謝知桓在一旁急得眼睛都紅了,壓低了聲音提醒:
「熙婷,別怕,就是你告訴我的那些,你是穿越......你的那些奇思妙想啊!」
可林熙婷搜腸刮肚,也只能從喉嚨裡擠出幾個乾巴巴的詞:
「分流......嗯......還有堤壩......要堅固......」
眼看林熙婷就要在御前徹底露餡,謝知桓雙目赤紅,孤注一擲。
他猛地從懷中掏出一本邊角泛黃的手札,高高舉起,撲通一聲跪倒在地。
「聖上!蘇秋闌的抄襲偷盜!這本手札就是鐵證!」
看到那本手札的瞬間,我呼吸一滯,
上一世,謝知桓將它作為鐵證呈上,滿朝文武無不信服,
滿朝文武,無一人信我,最終我慘死在斬首刀下,
聖上接過那手札,興致缺缺地隨意翻了幾頁,眉間的褶皺越來越深,
以為一切都會重蹈覆轍時,皇上突然嗤笑一聲,將那本手札扔了出去,
「這手札上所寫的東西都是隻言片語,無法連起來。」
「謝知桓,你口口聲聲說安國郡主竊取了林氏的良策,可朕看來,分明是林氏拿了些道聽途說的皮毛,就敢冒充天降奇才!」
殿中一片死寂。
我垂眸看著腳邊那本手札,心中湧起一股難以言說的快意。
上一世我拼命辯解,卻無人相信。
這一世,我什麼都不用說,真相便自己浮出水面。
「安國郡主,既然你是相術師傳人,那你便當場起卦,算一算,這林熙婷究竟是何來歷,所謂的異世之魂,又有幾分真假。
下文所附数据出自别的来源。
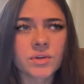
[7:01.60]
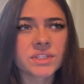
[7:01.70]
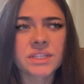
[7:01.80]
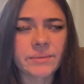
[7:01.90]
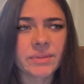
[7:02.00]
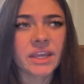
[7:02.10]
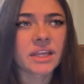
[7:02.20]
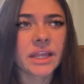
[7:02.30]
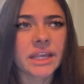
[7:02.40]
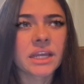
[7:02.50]
something.
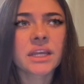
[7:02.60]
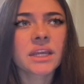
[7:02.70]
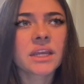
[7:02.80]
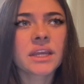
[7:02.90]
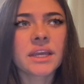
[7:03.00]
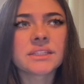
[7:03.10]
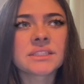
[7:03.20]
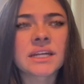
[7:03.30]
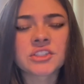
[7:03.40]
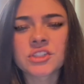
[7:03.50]
Like, it's
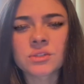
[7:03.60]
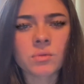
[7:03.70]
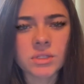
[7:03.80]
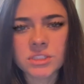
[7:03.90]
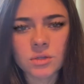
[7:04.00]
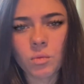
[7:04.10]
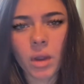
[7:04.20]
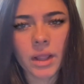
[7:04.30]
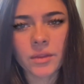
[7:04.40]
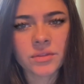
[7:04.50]
not just a once in a
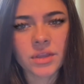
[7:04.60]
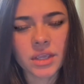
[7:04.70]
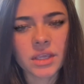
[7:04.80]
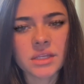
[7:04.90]
while thing.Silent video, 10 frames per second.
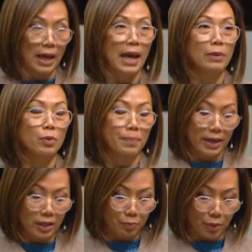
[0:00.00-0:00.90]
and will bear
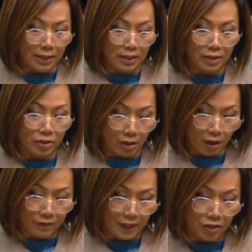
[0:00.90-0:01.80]
the brunt
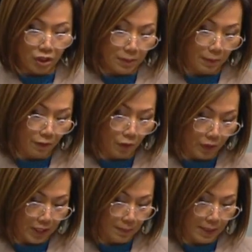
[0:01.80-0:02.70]
of this just before
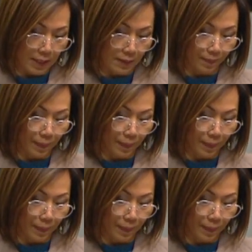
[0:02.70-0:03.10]
Christmas.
」
我不是沒有過占卜他的來歷,只可惜他身上迷霧重重,我幾番推演都沒得到最終的結果,
這一次在真龍天子腳下,不知會是何等結果。
我神色淡然,從袖中取出三枚銅錢,隨手一拋。
清脆的落地聲在大殿中迴盪。
卦象既出,我抬頭直視林熙婷,一字一句道:
「卦象顯示,你並非異世之魂。真正的穿越之人,早在五年前便因水土不服,病死於京郊亂葬崗。」
「而你,不過是在城郊一棵老槐樹下,無意中挖到了那位亡者留下的鐵盒,將裡面的東西據為己有,以此欺世盜名罷了!」
林熙婷聞言,最後一絲血色也從臉上褪去,癱軟在地。